● Instructions for the task
Leaving the images out, output each entry below exactly.

● Dataset records
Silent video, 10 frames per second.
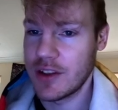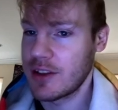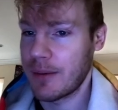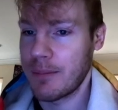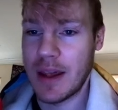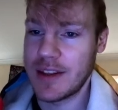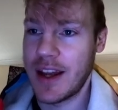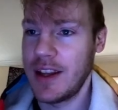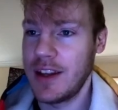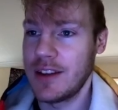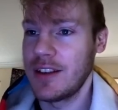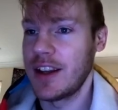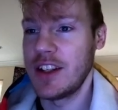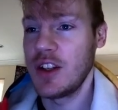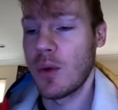maintaining an
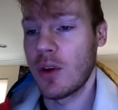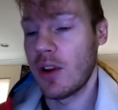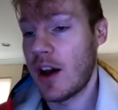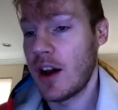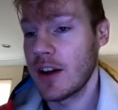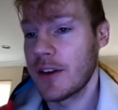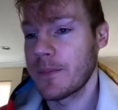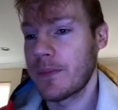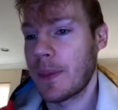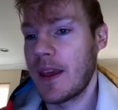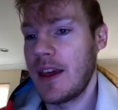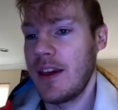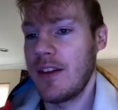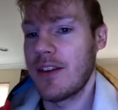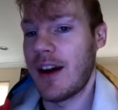equal clock
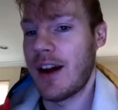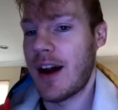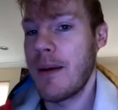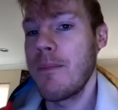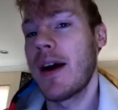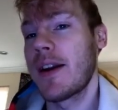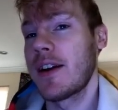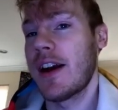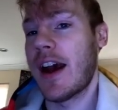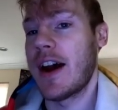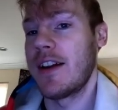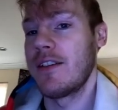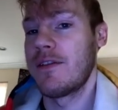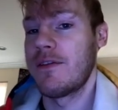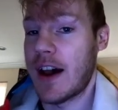is I'm better at
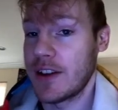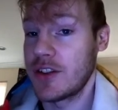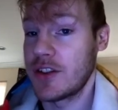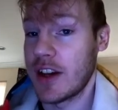fast chess. I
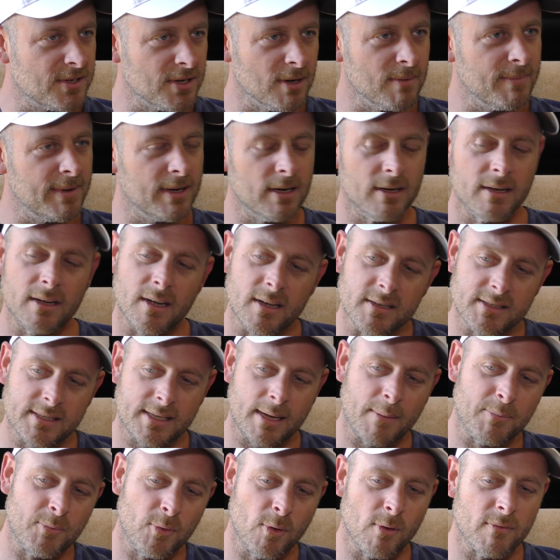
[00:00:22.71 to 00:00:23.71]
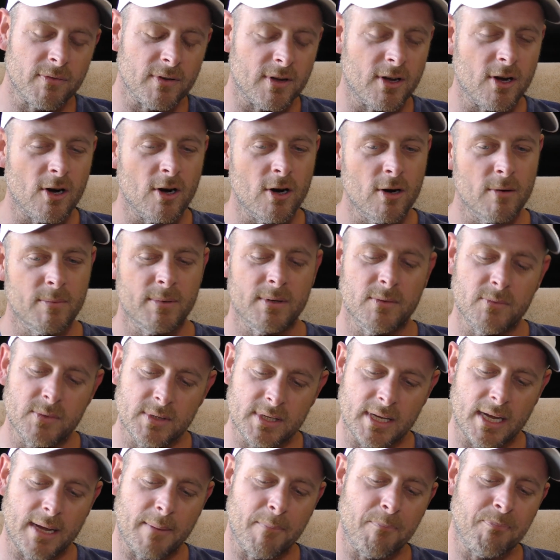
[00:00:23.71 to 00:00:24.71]
Do you know what I mean? I stepped off a curb and it
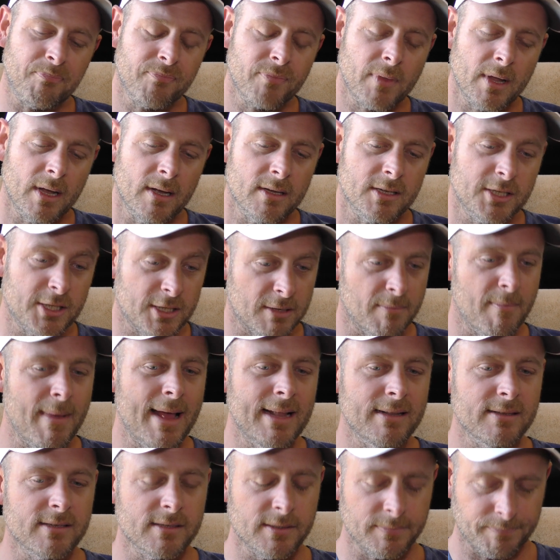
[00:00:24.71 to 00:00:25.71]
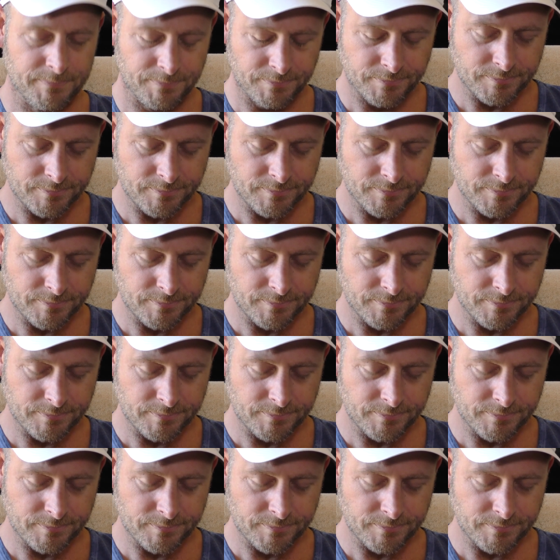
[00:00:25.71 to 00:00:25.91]
was cement.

● Worked solution
Silent video, 10 frames per second.
maintaining an
equal clock
is I'm better at
fast chess. I
[00:00:22.71 to 00:00:23.71]
[00:00:23.71 to 00:00:24.71]
Do you know what I mean? I stepped off a curb and it
[00:00:24.71 to 00:00:25.71]
[00:00:25.71 to 00:00:25.91]
was cement.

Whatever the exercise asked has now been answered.